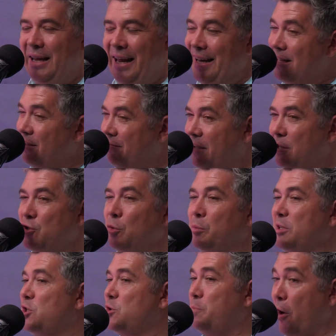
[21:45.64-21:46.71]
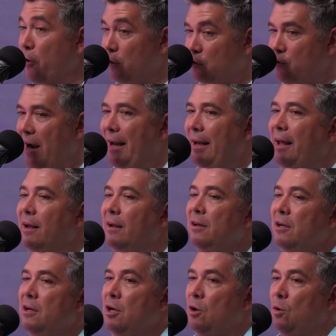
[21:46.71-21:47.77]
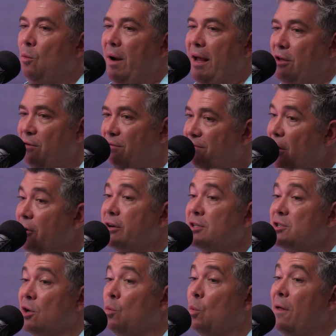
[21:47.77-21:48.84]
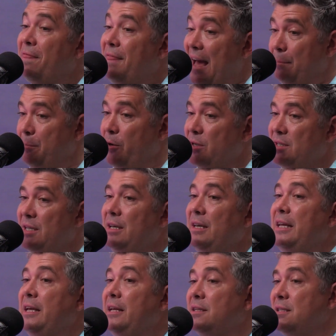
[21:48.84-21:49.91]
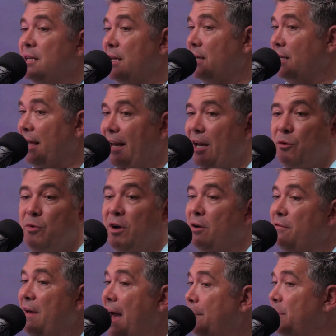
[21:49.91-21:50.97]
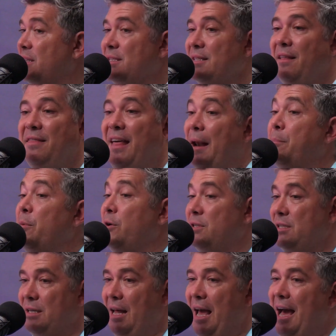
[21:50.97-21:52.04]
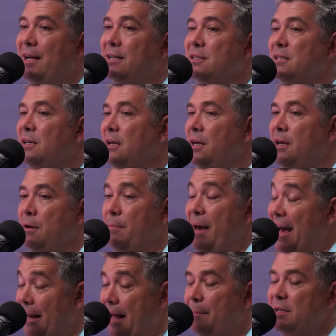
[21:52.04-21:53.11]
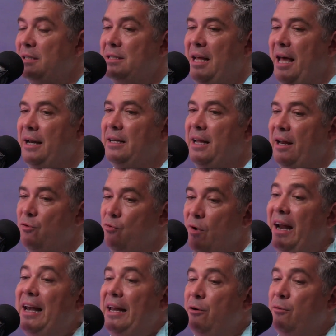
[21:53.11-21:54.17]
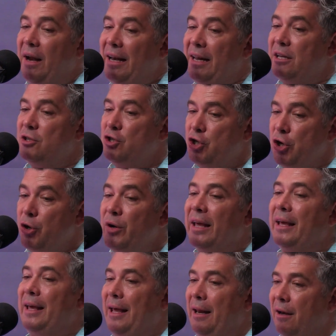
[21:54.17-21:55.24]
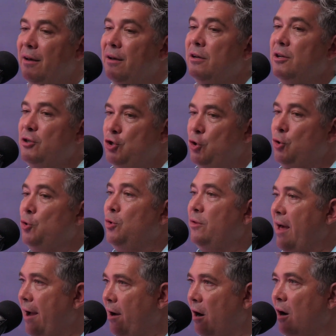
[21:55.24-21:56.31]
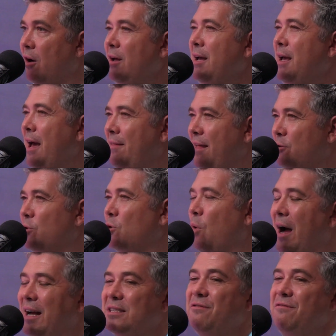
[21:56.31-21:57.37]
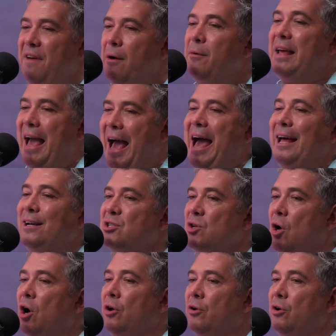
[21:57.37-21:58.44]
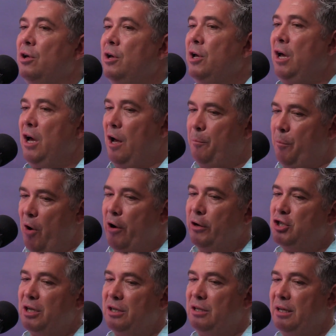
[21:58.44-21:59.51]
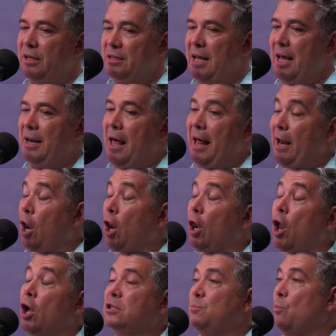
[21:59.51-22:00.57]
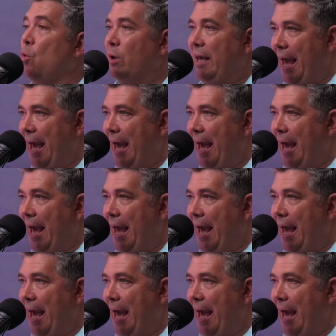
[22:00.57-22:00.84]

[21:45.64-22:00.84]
individual bespoke training where you focus on what that person needs, getting rid of habits that person has, bad habits, and really, really tuning in to who they are. And that requires a very hands-on approach and a lot more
┄┄┄┄┄┄┄┄┄┄┄┄┄┄┄┄┄┄┄┄
◆ **Exercise objective**: Everything in the data except the pictures needs to be written out exactly.

◆ **Response**:
[21:45.64-21:46.71]
[21:46.71-21:47.77]
[21:47.77-21:48.84]
[21:48.84-21:49.91]
[21:49.91-21:50.97]
[21:50.97-21:52.04]
[21:52.04-21:53.11]
[21:53.11-21:54.17]
[21:54.17-21:55.24]
[21:55.24-21:56.31]
[21:56.31-21:57.37]
[21:57.37-21:58.44]
[21:58.44-21:59.51]
[21:59.51-22:00.57]
[22:00.57-22:00.84]

[21:45.64-22:00.84]
individual bespoke training where you focus on what that person needs, getting rid of habits that person has, bad habits, and really, really tuning in to who they are. And that requires a very hands-on approach and a lot more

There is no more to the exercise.